Kevlar is an extremely strong polyamide from the nylon family of materials that is being used in an increasingly large number of industries. It was first developed in a Dupont laboratory when a strong and heat resistant material was needed for use in automobile tires. It is now being used everywhere from space industries to boats to aircraft in a variety of ways.

Aircraft and Space

Kevlar is currently used in a variety of applications in both airlines and spacecraft. It is used as a protective material in airplane cockpits in case of debris or an emergency landing. It is used in fuel systems to create stronger lines that will not break as easily. Kevlar has many uses in commercial airlines in a variety of parts as well as in high-speed aircraft used by the U.S. government.


Kevlar was initially created as a material to be used in automobile tires to prevent damage along with wear and tear. The material is still used in this application, as well as in many engine parts that need to have a high heat resistance and tensile strength. Kevlar is also used in engines and fuel lines in high performance race cars that require strength and heat resistance.
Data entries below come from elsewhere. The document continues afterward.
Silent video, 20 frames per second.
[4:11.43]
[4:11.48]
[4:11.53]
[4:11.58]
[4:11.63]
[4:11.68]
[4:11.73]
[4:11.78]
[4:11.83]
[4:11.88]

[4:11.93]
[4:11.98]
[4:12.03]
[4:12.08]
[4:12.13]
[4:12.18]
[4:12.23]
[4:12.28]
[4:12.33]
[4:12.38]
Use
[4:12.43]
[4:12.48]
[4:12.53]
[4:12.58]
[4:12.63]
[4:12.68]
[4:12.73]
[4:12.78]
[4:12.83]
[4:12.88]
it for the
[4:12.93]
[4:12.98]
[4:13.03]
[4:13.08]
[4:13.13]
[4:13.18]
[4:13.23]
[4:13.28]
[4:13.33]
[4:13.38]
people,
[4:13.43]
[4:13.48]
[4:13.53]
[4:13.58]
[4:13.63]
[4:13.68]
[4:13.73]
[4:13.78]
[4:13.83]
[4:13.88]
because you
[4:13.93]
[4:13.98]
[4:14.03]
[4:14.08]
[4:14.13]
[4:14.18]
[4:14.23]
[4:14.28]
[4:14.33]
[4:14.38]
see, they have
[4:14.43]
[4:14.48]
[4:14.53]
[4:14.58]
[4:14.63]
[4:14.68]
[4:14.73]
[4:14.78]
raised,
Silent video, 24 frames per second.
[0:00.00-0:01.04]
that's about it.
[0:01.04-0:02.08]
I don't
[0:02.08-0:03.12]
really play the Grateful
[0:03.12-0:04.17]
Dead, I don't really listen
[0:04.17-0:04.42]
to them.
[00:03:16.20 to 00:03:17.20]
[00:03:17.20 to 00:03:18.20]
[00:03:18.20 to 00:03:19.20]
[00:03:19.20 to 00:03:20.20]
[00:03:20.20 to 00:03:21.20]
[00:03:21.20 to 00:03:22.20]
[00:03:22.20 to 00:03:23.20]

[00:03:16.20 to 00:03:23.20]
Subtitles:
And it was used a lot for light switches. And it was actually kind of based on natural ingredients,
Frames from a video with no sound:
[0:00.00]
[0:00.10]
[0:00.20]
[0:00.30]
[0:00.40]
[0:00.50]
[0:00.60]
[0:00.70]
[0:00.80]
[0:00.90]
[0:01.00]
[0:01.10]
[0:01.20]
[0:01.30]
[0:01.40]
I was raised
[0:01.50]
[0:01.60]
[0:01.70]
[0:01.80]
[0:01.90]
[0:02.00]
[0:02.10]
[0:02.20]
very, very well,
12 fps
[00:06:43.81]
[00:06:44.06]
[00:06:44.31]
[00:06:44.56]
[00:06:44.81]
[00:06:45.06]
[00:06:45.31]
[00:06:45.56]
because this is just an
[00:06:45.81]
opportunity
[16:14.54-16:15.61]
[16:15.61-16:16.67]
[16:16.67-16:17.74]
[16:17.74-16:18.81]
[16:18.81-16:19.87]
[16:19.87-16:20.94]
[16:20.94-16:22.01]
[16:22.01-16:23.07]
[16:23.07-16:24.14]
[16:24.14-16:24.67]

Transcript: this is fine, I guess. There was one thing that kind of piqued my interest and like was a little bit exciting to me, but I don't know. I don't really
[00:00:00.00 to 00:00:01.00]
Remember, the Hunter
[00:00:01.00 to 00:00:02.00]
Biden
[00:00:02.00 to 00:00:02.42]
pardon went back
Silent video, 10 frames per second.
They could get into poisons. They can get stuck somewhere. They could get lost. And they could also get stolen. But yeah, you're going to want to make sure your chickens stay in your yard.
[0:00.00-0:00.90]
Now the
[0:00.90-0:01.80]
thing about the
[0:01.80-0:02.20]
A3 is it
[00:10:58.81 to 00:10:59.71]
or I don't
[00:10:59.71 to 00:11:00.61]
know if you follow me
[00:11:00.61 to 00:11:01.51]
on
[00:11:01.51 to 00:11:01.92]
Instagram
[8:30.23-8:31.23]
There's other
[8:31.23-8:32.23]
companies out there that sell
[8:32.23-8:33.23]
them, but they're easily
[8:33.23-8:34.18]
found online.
Many boats have parts made out of Kevlar. It is used in boat hulls of many types of watercraft, as well as in some canoes made entirely out of the material. These canoes are resistant to being punctured by rocks are other elements in nature. Windsurfing vessels and sailboats often have sails made out of Kevlar due to the fact that it is difficult to tear, even in high winds.

Other Uses

Kevlar is used in many other industries to make such items as badminton and tennis rackets, helmets and bulletproof vests. It can also be used to make gloves that are extremely strong and resistant to being torn or cut. Blankets made out of Kevlar are used to protect individuals from blasts from explosions or fire. As Kevlar continues to gain in popularity, it will likely be used in many other industrial applications.